As I read Milosz’s confession, “My Lord, I loved strawberry jam,”13 his beholding of a translucent apple tree from his window, his memory of parking the car by a yellow bicycle leaning against a tree, as I read his remembrances of Caffé Greco in Rome and Rue Descartes in Paris, of the long-johns he wore as a child, of Wilno during his student days, as I read these lines, I recognize his regret at being unable to recapture, to caress, these moments and faces in their complete light. I recall moments of my own life, moments in which, even as they were unfolding, I caught the hint of eternity and felt at the same time the sting of my temporal, fractured existence. This sting reminded me that despite my longing to possess a moment, it was bound to extinction. If I could be a poet, if I had the gifts of vision and voice, these are the moments I would seek to retrieve and revive from the imperfect light of memory. I would hope to linger there, in that Particular, and recapture a glimpse of the Universal.

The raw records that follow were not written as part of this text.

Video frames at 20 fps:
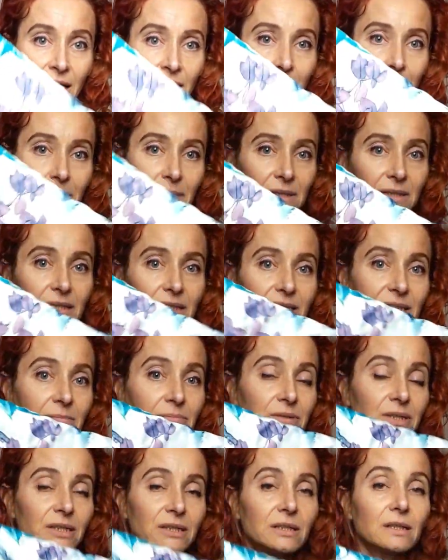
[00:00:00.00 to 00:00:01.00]
But I
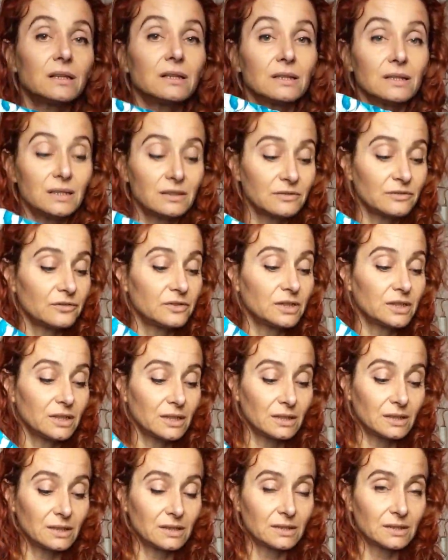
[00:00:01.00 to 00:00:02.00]
simply love the
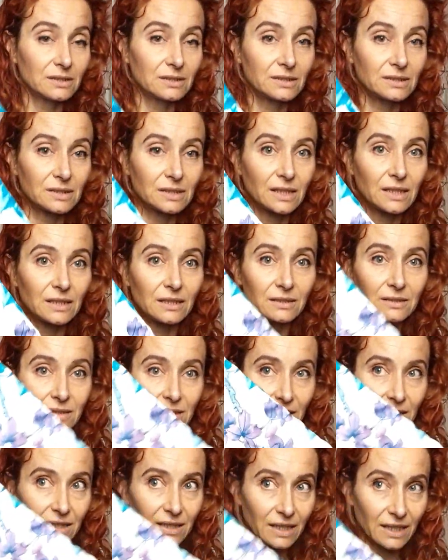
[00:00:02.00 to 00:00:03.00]
colors, and
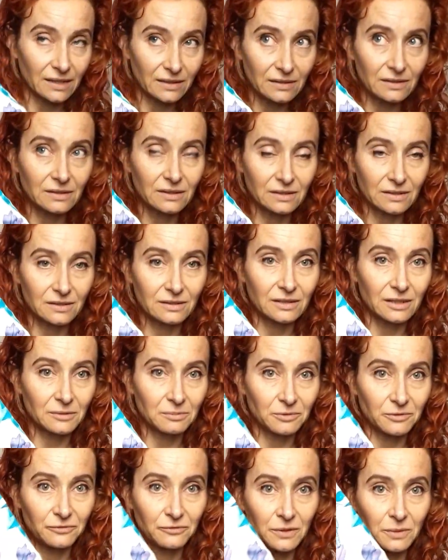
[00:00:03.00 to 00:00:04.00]
I had this
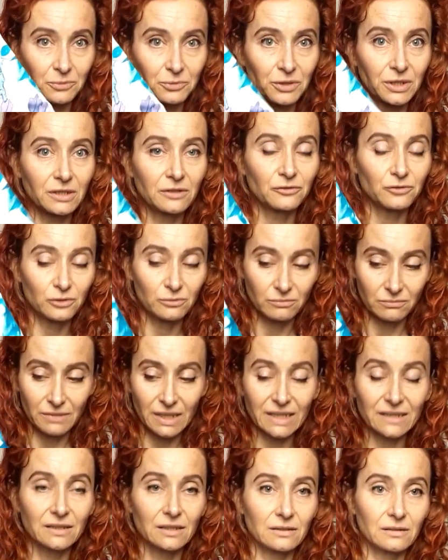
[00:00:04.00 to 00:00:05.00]
type of fabric from
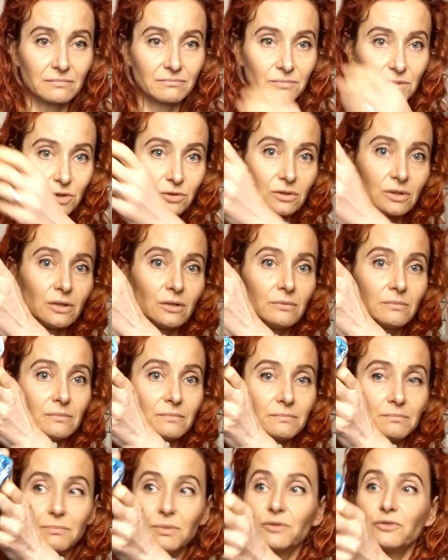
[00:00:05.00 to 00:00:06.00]

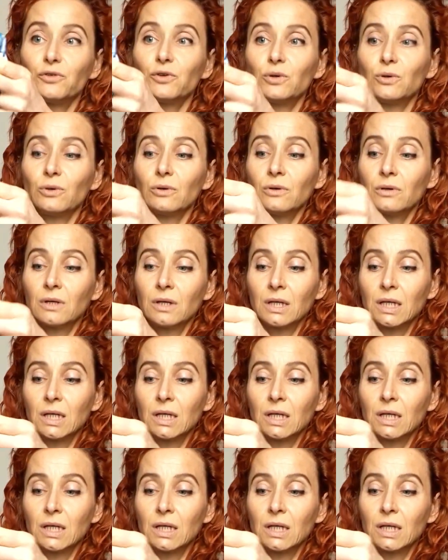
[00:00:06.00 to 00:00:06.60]
Minkia.com before,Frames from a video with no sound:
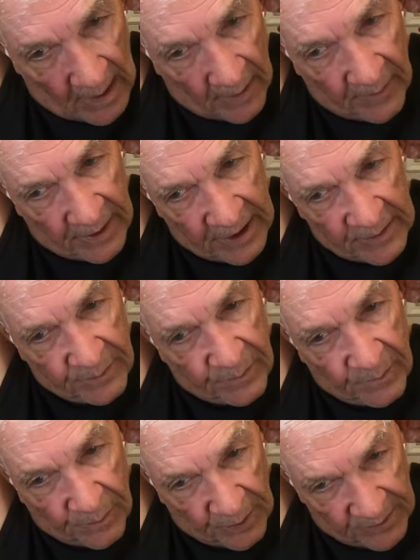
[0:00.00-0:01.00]
I'm one of these
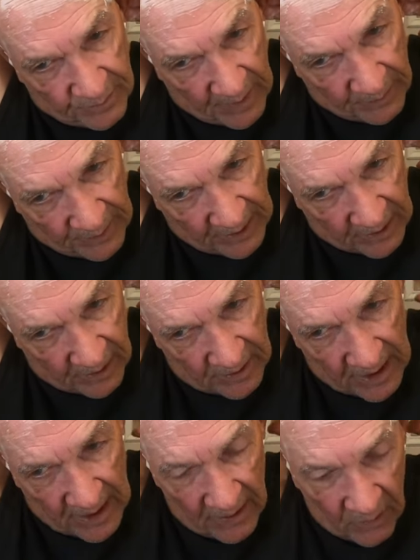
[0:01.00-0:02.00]
first people that could
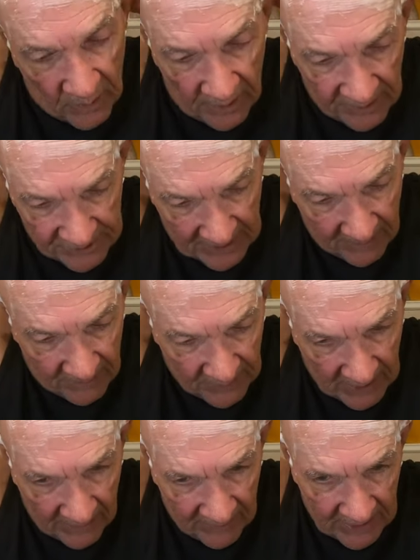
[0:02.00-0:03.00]
uh, wear the same
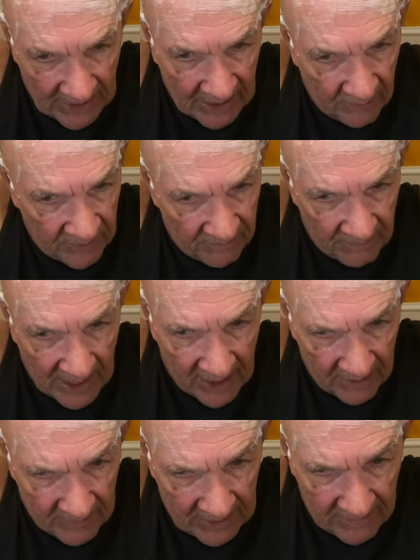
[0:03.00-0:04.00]
thing every day. It wouldn't
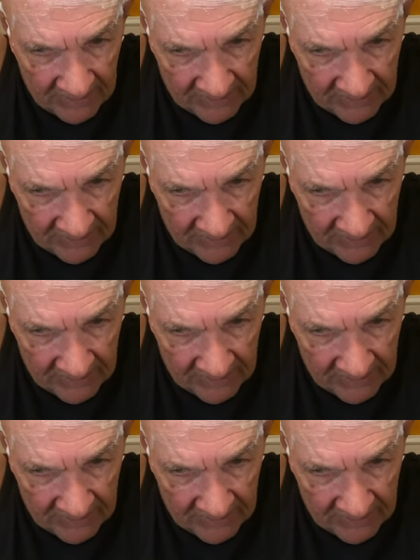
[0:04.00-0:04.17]
bother me.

Milosz’s struggle against the earthly law that extinguishes memory is a struggle that grips me as well, that grips all of us. I see in Milosz’s constant doubt—his fear that he had failed to look, to gather, to comprehend the particulars of his life—a universal caution. In a life that spanned the last century, the instruments of that earthly law were occupying armies, bestial violence, the tumult of exile. But in our time the instruments, despite their technologies of convenience, might be even more effective at blunting our memories, our individuality. We believe that video screens, picture phones, and e-mail serve better to preserve our particulars, our “cherished moments.” In truth, those aids cause us to fail to look intensely enough. And in that failure, we lose sight of the Particular, which, Milosz’s verse testifies, can open to the Universal.

Notes

  1. Czeslaw Milosz, “Meaning” (1991), New and Collected Poems, 1931-2001 (Harper Collins, 2001), p. 569. All citations of Milosz’s poems will be from this volume.

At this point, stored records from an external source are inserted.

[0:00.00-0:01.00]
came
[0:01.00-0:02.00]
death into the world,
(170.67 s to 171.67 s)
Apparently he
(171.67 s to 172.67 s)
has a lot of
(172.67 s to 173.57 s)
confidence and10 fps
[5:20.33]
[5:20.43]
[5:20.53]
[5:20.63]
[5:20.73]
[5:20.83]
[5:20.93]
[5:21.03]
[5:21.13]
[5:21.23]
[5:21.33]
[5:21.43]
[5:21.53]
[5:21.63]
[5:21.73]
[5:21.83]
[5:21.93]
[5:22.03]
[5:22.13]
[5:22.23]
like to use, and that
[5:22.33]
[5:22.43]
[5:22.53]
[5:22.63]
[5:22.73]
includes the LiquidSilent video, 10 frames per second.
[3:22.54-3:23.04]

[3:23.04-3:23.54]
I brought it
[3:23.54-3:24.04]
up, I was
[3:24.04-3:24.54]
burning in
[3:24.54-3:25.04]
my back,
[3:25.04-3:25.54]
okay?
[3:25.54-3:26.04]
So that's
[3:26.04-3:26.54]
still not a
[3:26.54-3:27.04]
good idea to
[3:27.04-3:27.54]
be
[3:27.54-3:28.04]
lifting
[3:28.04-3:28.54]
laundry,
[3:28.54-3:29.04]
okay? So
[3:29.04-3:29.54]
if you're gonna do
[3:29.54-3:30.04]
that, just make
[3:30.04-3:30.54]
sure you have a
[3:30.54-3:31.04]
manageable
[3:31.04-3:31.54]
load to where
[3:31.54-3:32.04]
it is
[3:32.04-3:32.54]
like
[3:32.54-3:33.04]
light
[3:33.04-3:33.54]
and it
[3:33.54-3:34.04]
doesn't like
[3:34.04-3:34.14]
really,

  2. “Artificer” (1931), p. 3.
  3. “A Song on the End of the World” (1944), p. 56).
  4. “Songs of Adrian Zielinski” (1943-44), p. 70.
  5. “Dedication (1945), p. 77.
  6. “Preparation” (1986), p. 429.
  7. “City Without a Name” (1968), pp. 218-19.
  8. Lars Gyllenstein, Presentation Speech for the Nobel Prize in Literature, 1980.
  9. “Capri” (1995), p. 585.
  10. “Capri” (1995), p. 588.
  11. Alexander Fiut, “Czeslaw Milosz’s Search for ‘Humanness,’” Slavic and East European Journal, vol. 31 (1987): 66.
  12. “Elegy for Y.Z.” (1986), p. 443.
  13. “A Confession” (1985), p. 461.